### Exercise goal
Retype each record exactly; no pictures.

Dataset entries
----

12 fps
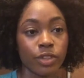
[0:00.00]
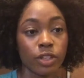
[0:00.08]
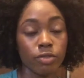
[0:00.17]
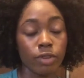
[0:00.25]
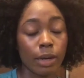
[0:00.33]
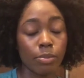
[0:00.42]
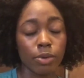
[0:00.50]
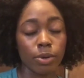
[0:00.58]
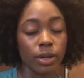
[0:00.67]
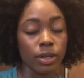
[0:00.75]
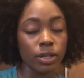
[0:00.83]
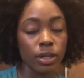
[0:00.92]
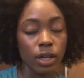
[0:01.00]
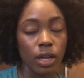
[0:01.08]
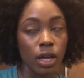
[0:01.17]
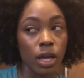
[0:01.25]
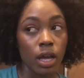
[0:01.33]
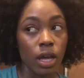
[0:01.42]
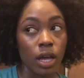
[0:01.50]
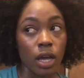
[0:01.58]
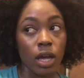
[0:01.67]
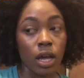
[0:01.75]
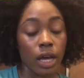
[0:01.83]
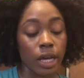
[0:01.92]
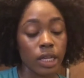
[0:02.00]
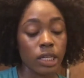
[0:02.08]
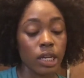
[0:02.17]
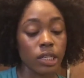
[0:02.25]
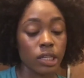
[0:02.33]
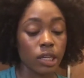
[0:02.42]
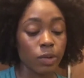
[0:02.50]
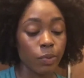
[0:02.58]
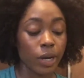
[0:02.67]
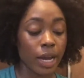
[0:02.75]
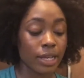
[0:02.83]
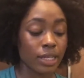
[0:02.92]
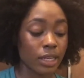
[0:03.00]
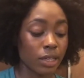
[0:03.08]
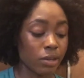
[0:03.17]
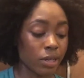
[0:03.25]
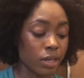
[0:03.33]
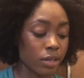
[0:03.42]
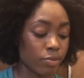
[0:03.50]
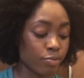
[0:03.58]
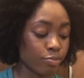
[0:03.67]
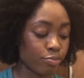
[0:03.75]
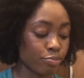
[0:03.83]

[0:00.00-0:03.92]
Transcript: You're right, Boyd. I guess I'll see you when I see you then.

----

### Task solution
12 fps
[0:00.00]
[0:00.08]
[0:00.17]
[0:00.25]
[0:00.33]
[0:00.42]
[0:00.50]
[0:00.58]
[0:00.67]
[0:00.75]
[0:00.83]
[0:00.92]
[0:01.00]
[0:01.08]
[0:01.17]
[0:01.25]
[0:01.33]
[0:01.42]
[0:01.50]
[0:01.58]
[0:01.67]
[0:01.75]
[0:01.83]
[0:01.92]
[0:02.00]
[0:02.08]
[0:02.17]
[0:02.25]
[0:02.33]
[0:02.42]
[0:02.50]
[0:02.58]
[0:02.67]
[0:02.75]
[0:02.83]
[0:02.92]
[0:03.00]
[0:03.08]
[0:03.17]
[0:03.25]
[0:03.33]
[0:03.42]
[0:03.50]
[0:03.58]
[0:03.67]
[0:03.75]
[0:03.83]

[0:00.00-0:03.92]
Transcript: You're right, Boyd. I guess I'll see you when I see you then.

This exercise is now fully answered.